Any and all help, ranging from re-visiting an old approach we took to exploring new ones, is appreciated.


I can provide code snippets as well for our current implementation of LLHLS if it helps, but I figured this post is already long enough.


I've tried FFmpeg with named pipes, I expected it to just work, but FFmpeg kept blocking on the first named pipe input. I thought of just writing the data out to two files and then using FFmpeg, but it's continuous data and I don't have enough knowledge on FFmpeg on how I could use that type of implementation to create one live stream.

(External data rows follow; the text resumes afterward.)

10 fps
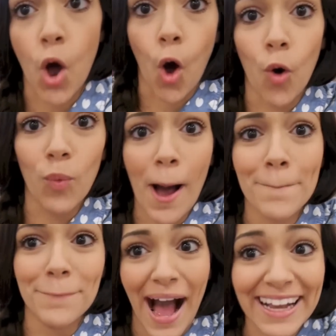Oh
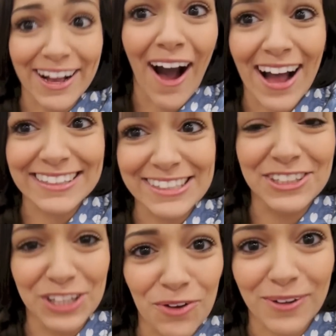my gosh.
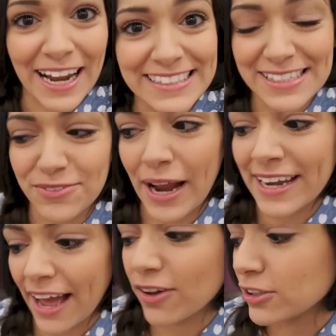Look what I see right
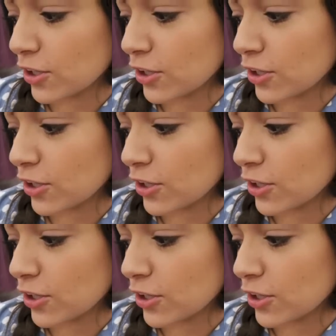now.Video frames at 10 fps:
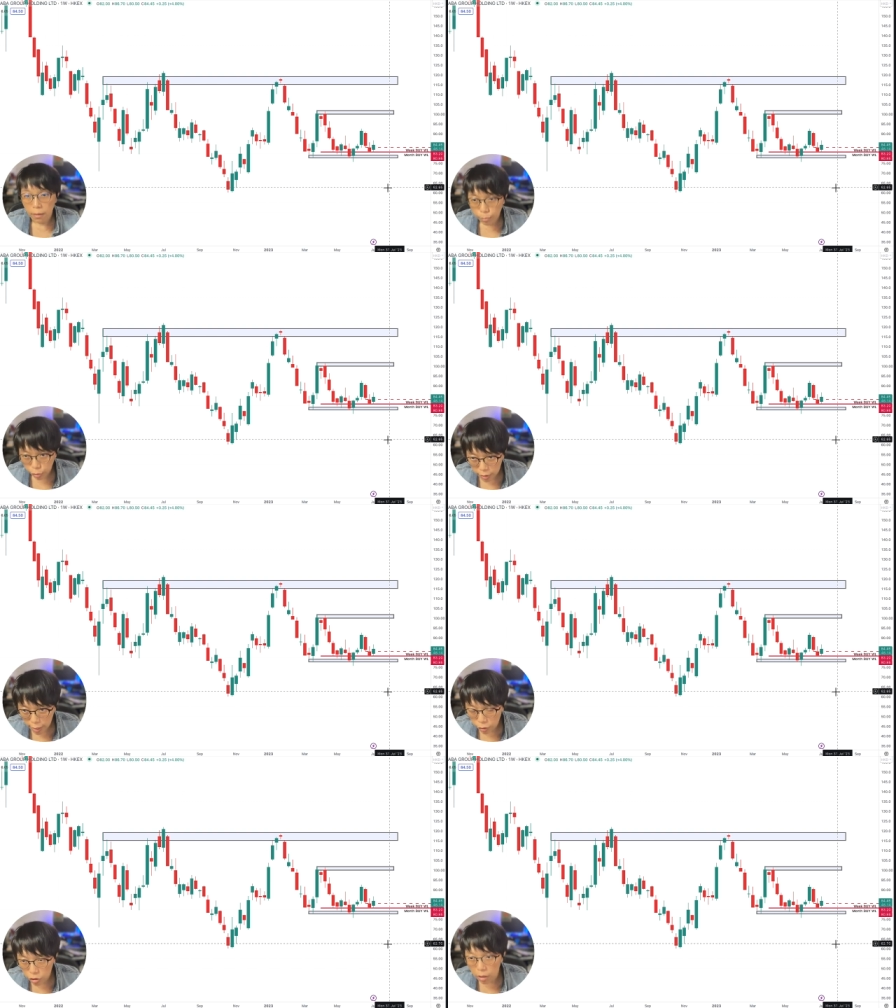
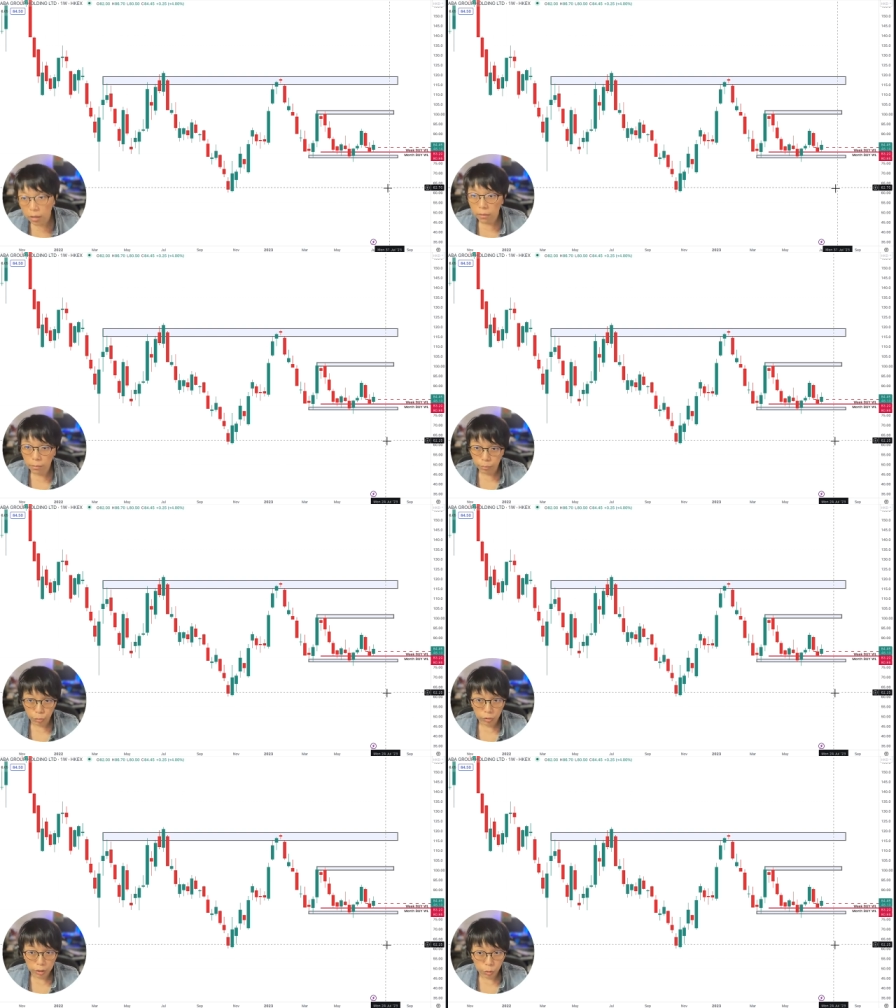potential
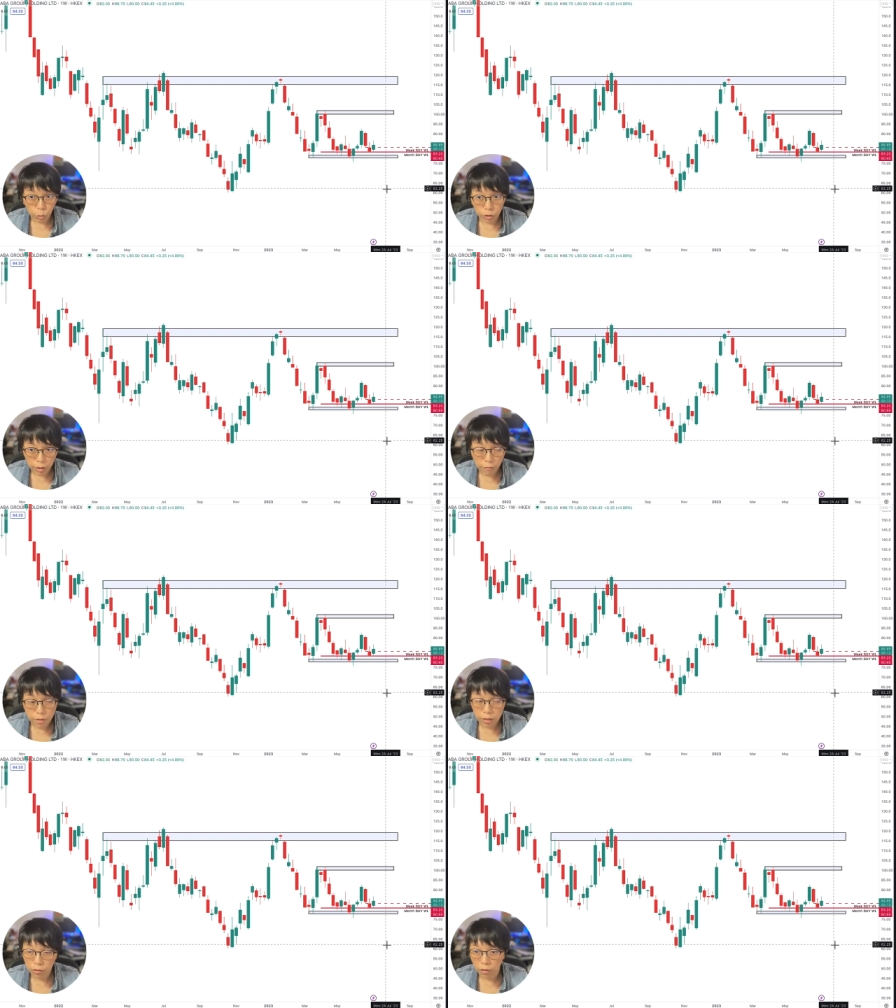bullish wash and
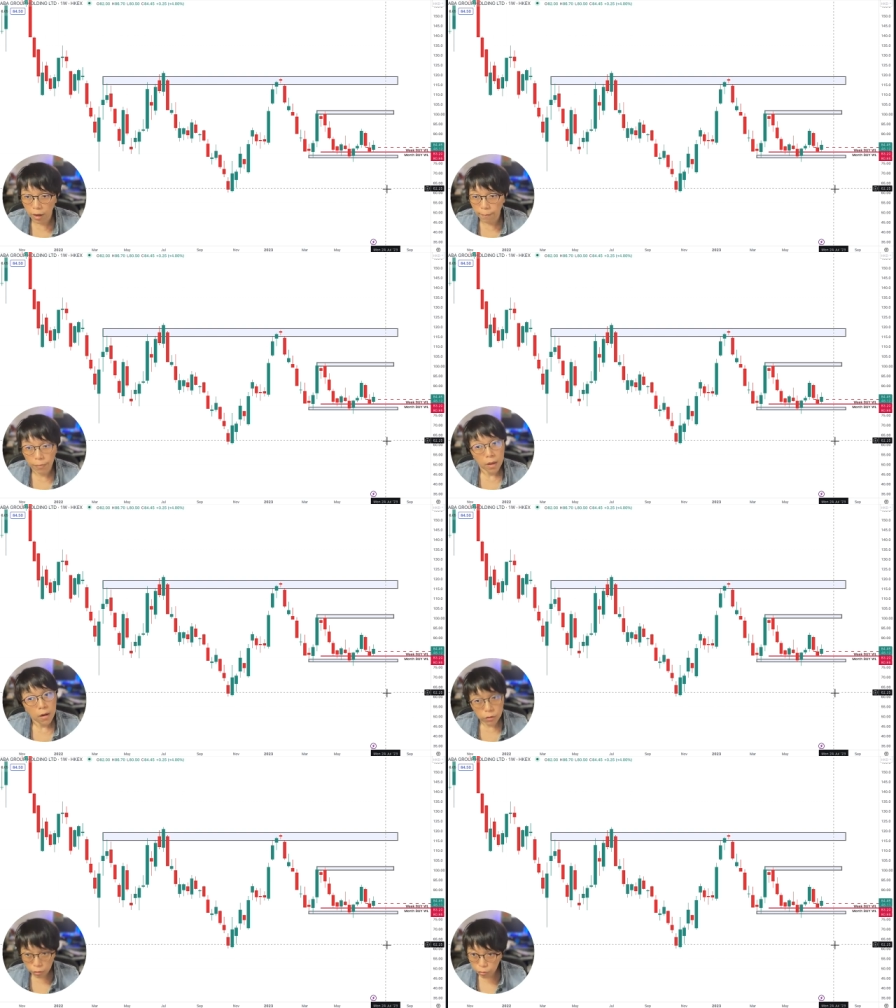rinse to come.
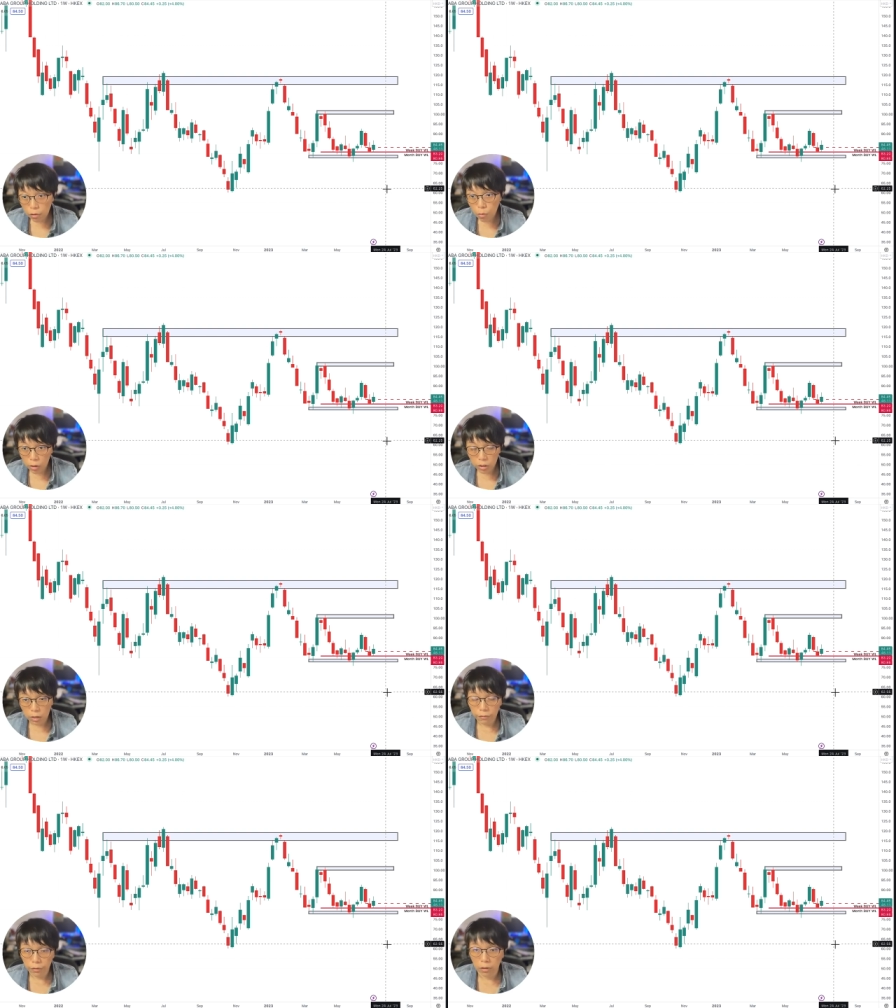So do watch
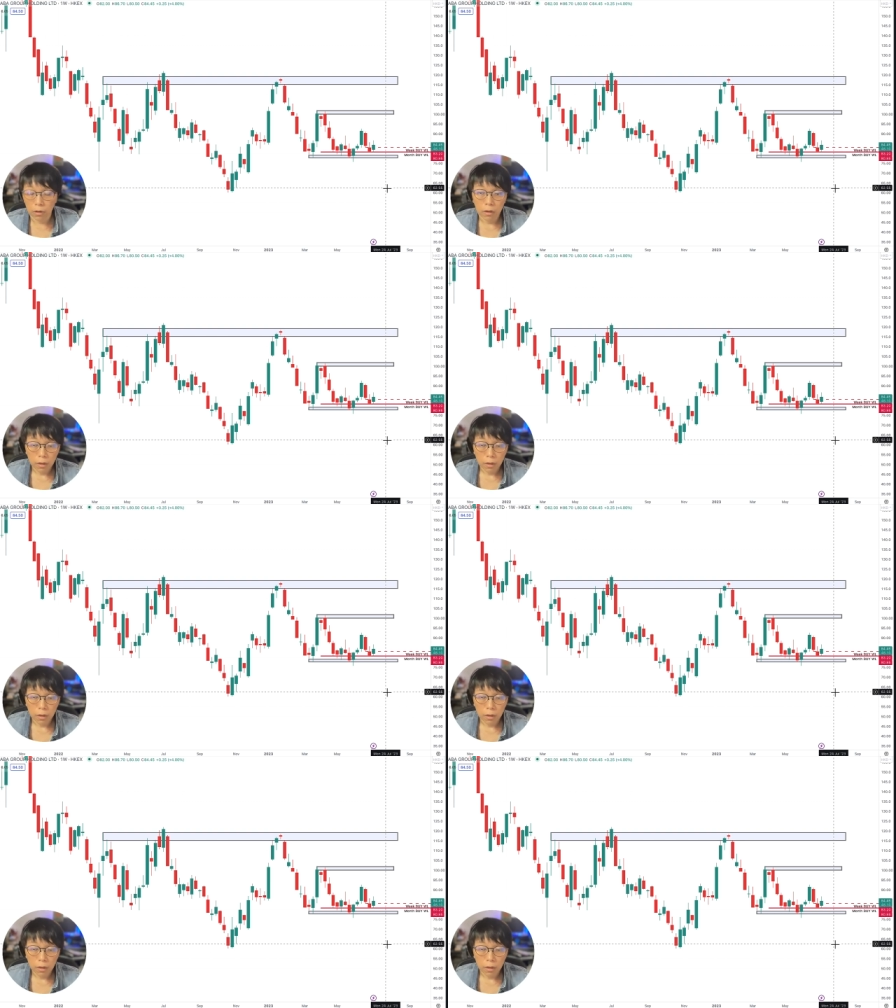out for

I've tried implementing our own RTSP server on the camera using Gstreamer (our camera had its RTSP server stripped out, wasn't my call) but the camera's flash storage cannot handle having GStreamer on it, so that wasn't an option.


My latest attempt was using a derivation of hls-parser to create an HLS manifest and mux.js to create MP4 containers for
.m4s
fragmented mp4 files and do an HLS live stream. This was my most successful attempt, where we successfully had a live stream going, but the delay was up to 16 seconds, as one would expect with HLS live streaming. We could drop the target duration down to 2 seconds and get about 6-8 seconds delay, but this could be unreliable, as these cameras could have no signal making it relatively expensive to send so many IDR frames with such low bandwidth.

With the delay being the only factor left, I attempted to upgrade the implementation to support Apple's Low Latency HLS. It seems to work, as the right partial segments are getting requested and everything that makes LLHLS is working as intended, but the delay isn't going down when played on iOS' native AVPlayer, as a matter of fact, it looks like it worsened.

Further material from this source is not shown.